History of Mary Seacole

Mary was born on the Caribbean island of Jamaica, in Kingston, some time in 1805.

Her father was a Scottish soldier stationed on the island; Jamaica was part of the British Empire at that time, and her mother was a nurse and healer from Jamaica. She had a sister named Louisa, and Edward had a brother.

We do not know if Mary went to hospital, but we do know that she had an interest in medicine and nursing from a very young age. She helped her mother run a boarding house in Kingston when she was only 12, where many of the visitors were sick or wounded soldiers. Her mother taught her a lot about traditional therapies and cures in Jamaica, and she learned a lot from army doctors staying at the boarding house as well.

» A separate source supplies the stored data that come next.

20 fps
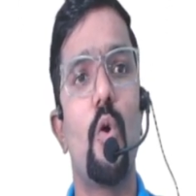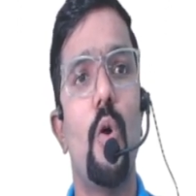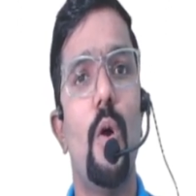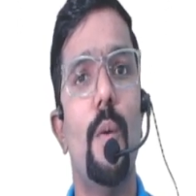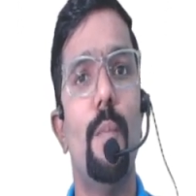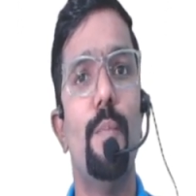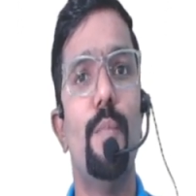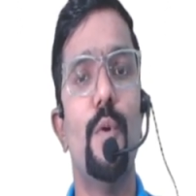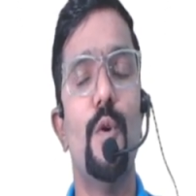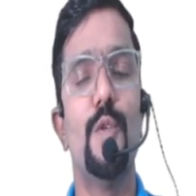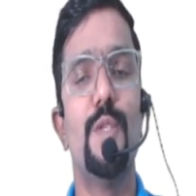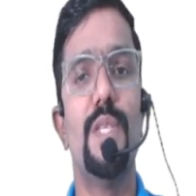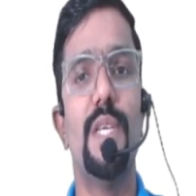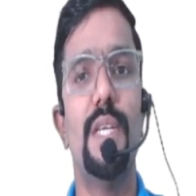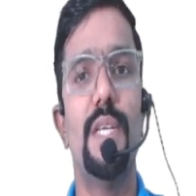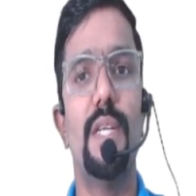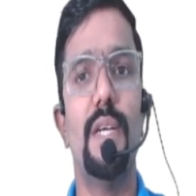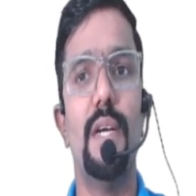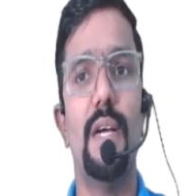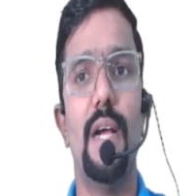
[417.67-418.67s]

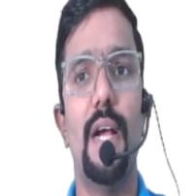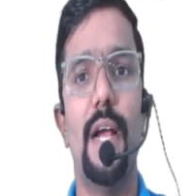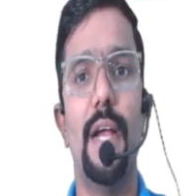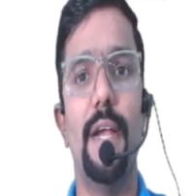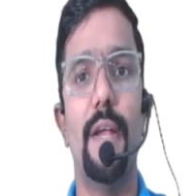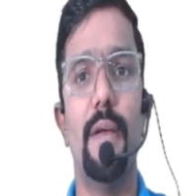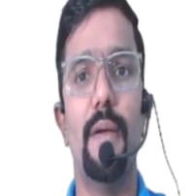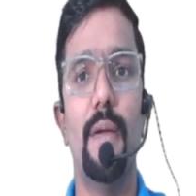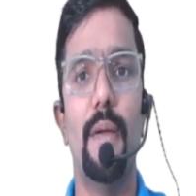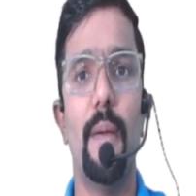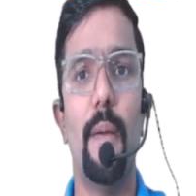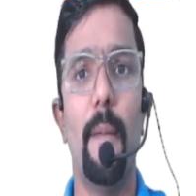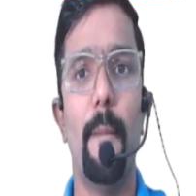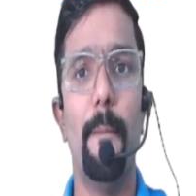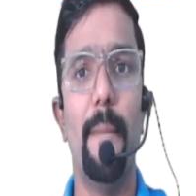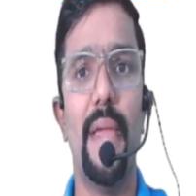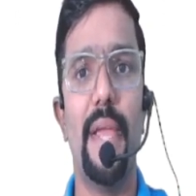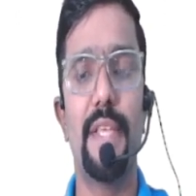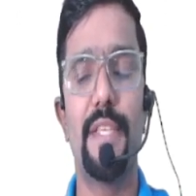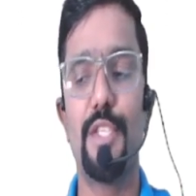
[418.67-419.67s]
Composite and
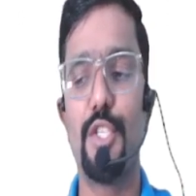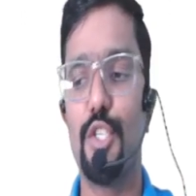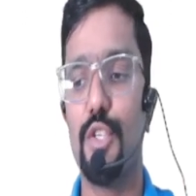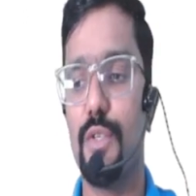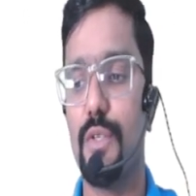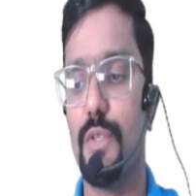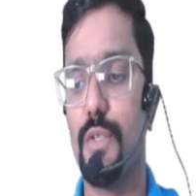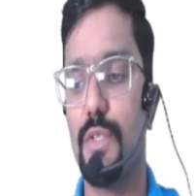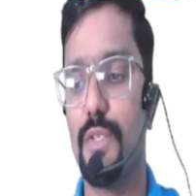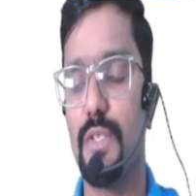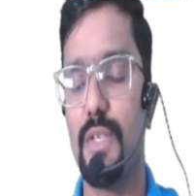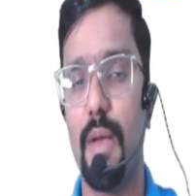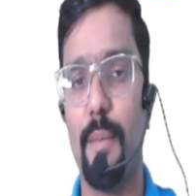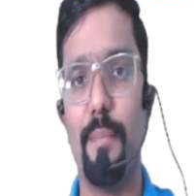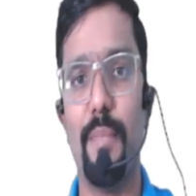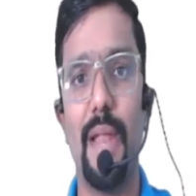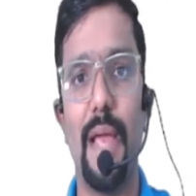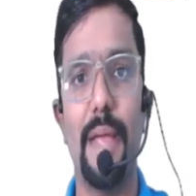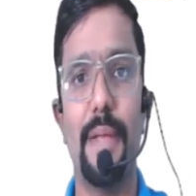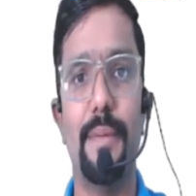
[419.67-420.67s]
mixed
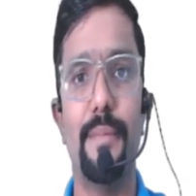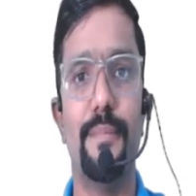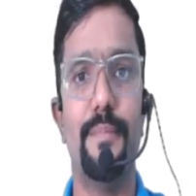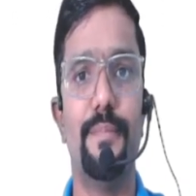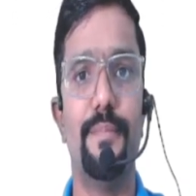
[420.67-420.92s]
supply.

In 1836, in her hometown of Kingston, Mary married an English man named Edwin Seacole. Sadly, though, Edwin was a very ill man and died in 1844, just a few years later. Mary focused on caring for sick people after the death of her husband. She was in effect working in an early equivalent of the Care Jobs Stroud way that you can find around today.

In 1850, her medical skills were very much needed, as many residents in Kingston fell victim to a deadly disease called cholera.

She decided to help after hearing reports of British soldiers going to Russia to fight in the bloody battles of the Crimean War. So she went off to the London War Office to ask Florence Nightingale and her team of nurses to join her in treating injured and sick soldiers in Crimea!

Unfortunately, along with many other nurses, Mary was turned down. In 1866, she set out with her friend Thomas Day to Crimea in a ship stocked with medical supplies.